+++ Dataset

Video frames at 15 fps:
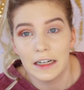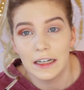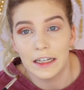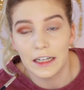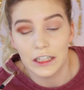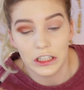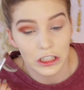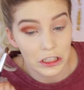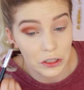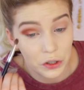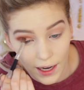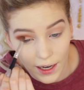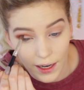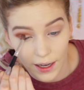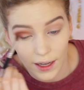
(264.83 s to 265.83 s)
an issue.
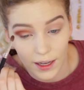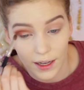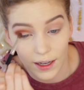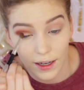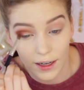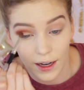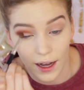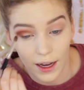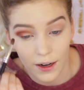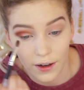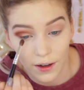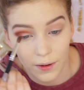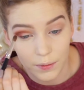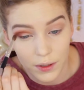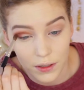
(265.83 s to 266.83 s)
And I
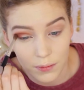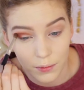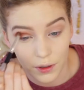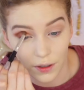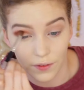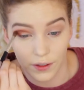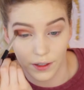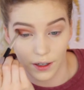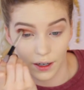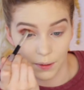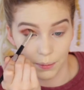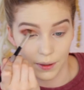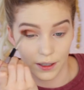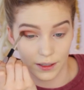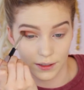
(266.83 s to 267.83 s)
don't know, I'm just more of a
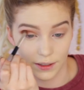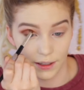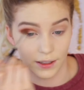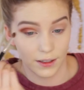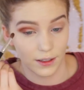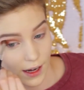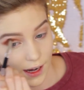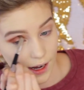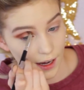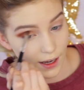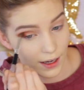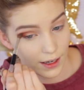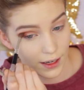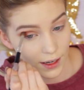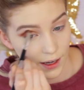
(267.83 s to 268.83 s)
dog person.
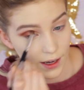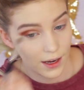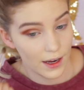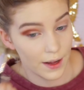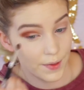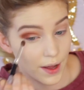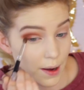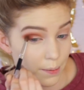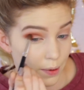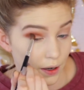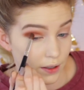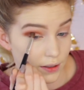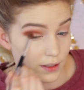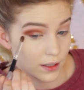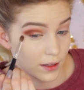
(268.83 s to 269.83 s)
I am that
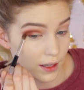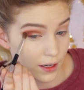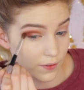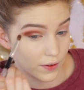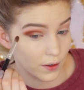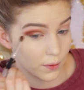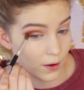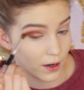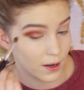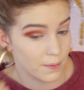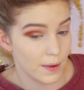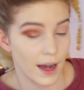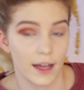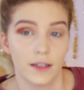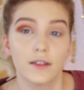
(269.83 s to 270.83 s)
person that if you're
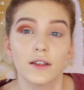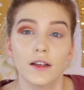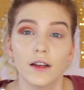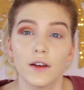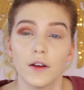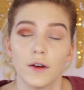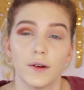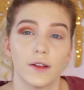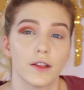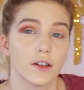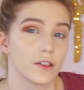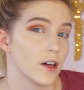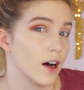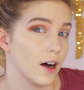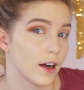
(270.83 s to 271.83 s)
walking past with
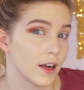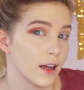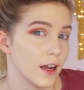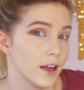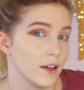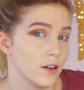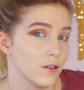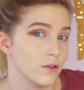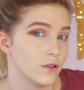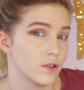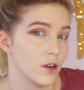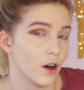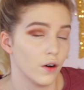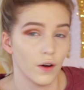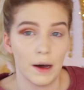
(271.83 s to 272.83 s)
your dog and you
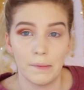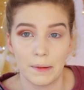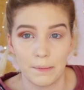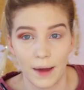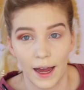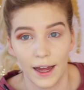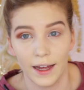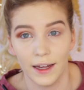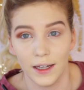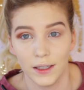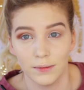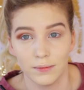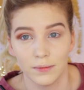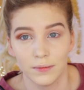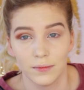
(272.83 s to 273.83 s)
don't let me pet
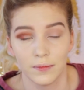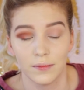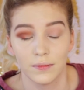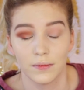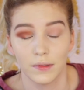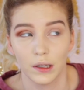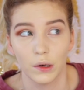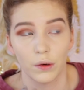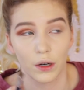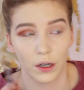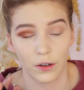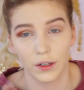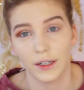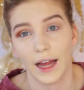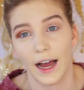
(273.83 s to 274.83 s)
him, we're
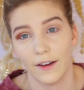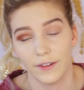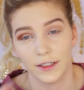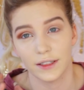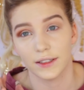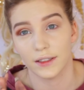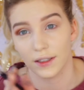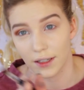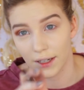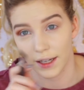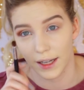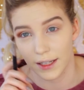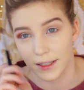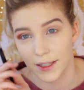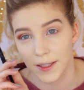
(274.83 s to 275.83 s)
going to have a
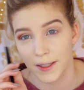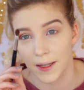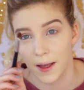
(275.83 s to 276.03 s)
serious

++++++

Leaving the pictures aside, output each entry above exactly as written.

Video frames at 15 fps:
(264.83 s to 265.83 s)
an issue.
(265.83 s to 266.83 s)
And I
(266.83 s to 267.83 s)
don't know, I'm just more of a
(267.83 s to 268.83 s)
dog person.
(268.83 s to 269.83 s)
I am that
(269.83 s to 270.83 s)
person that if you're
(270.83 s to 271.83 s)
walking past with
(271.83 s to 272.83 s)
your dog and you
(272.83 s to 273.83 s)
don't let me pet
(273.83 s to 274.83 s)
him, we're
(274.83 s to 275.83 s)
going to have a
(275.83 s to 276.03 s)
serious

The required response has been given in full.